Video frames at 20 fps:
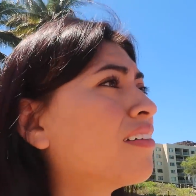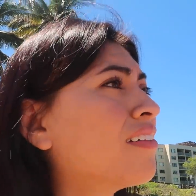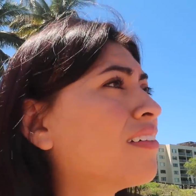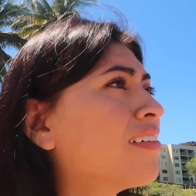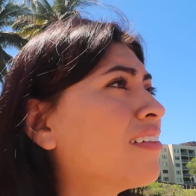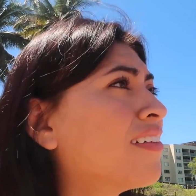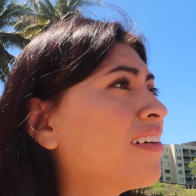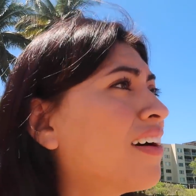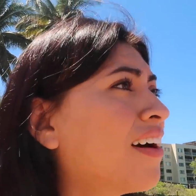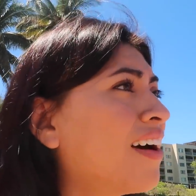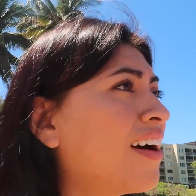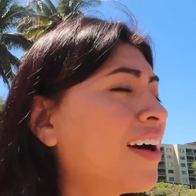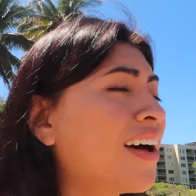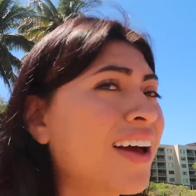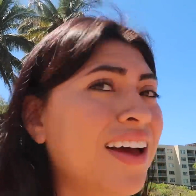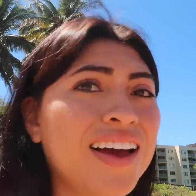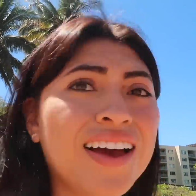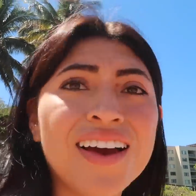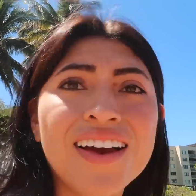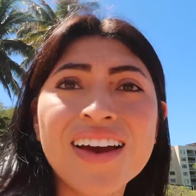Well, your
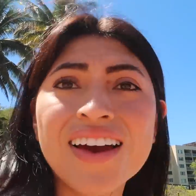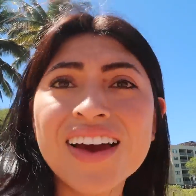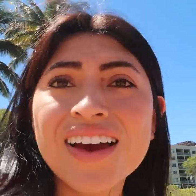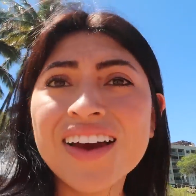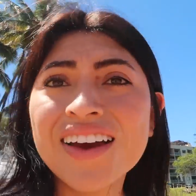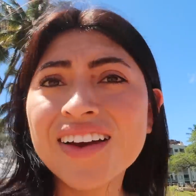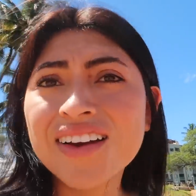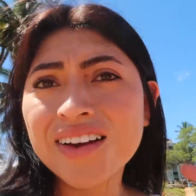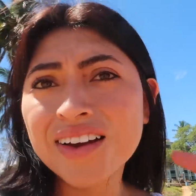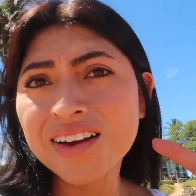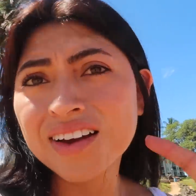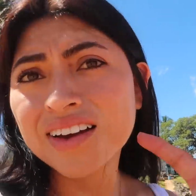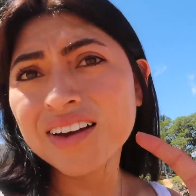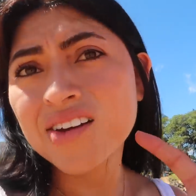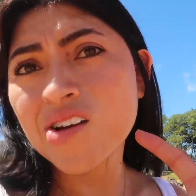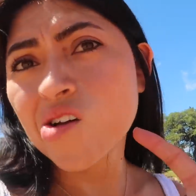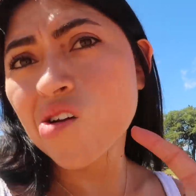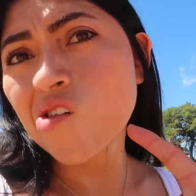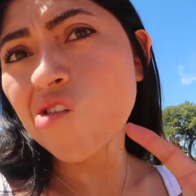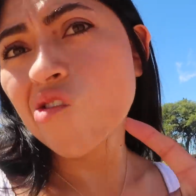sunscreen's all
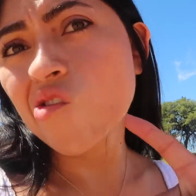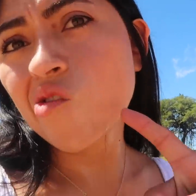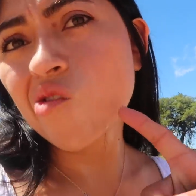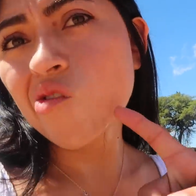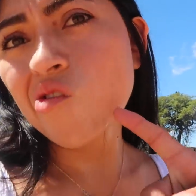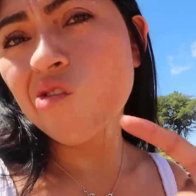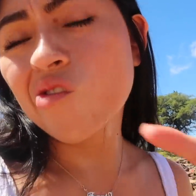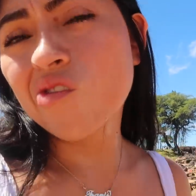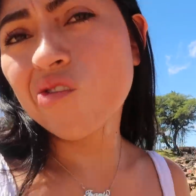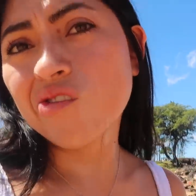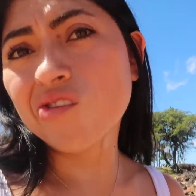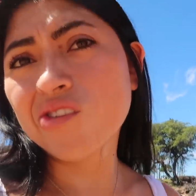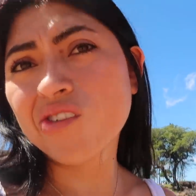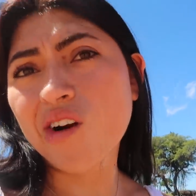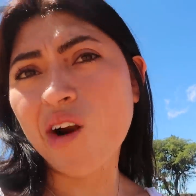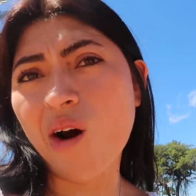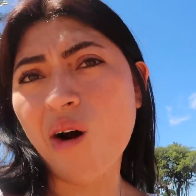wiring and you don't see that?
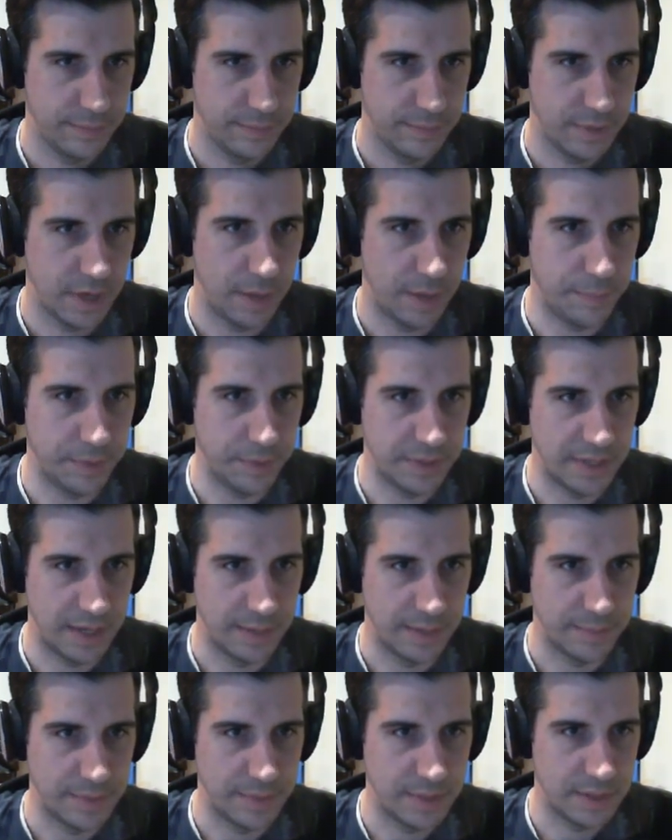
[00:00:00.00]
couple
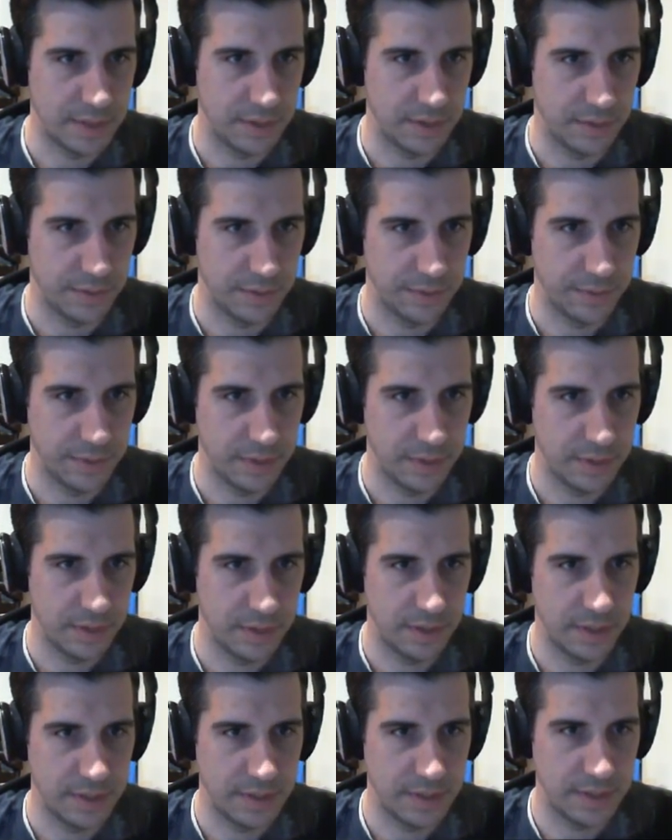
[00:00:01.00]
times. So
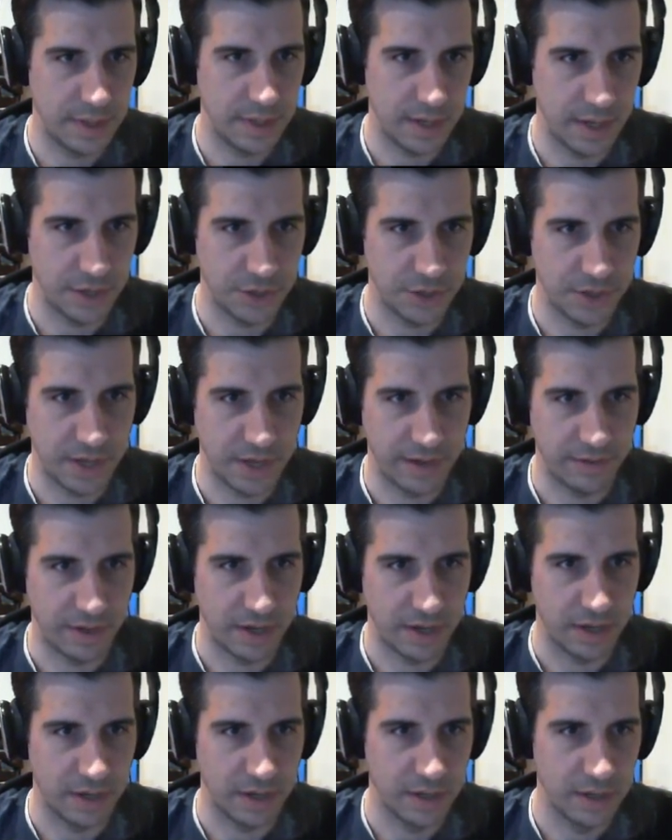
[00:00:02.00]
let's say I just have
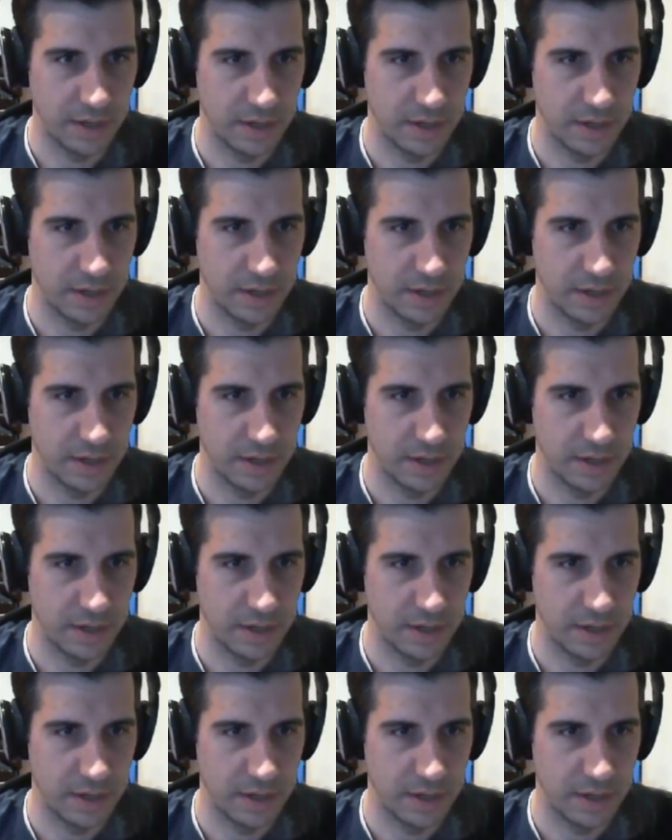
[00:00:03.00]
like a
· · ·
Directions for this task:
Please repeat the data verbatim and leave the pictures out of your copy.

Answer section:
Video frames at 20 fps:
Well, your
sunscreen's all
wiring and you don't see that?
[00:00:00.00]
couple
[00:00:01.00]
times. So
[00:00:02.00]
let's say I just have
[00:00:03.00]
like a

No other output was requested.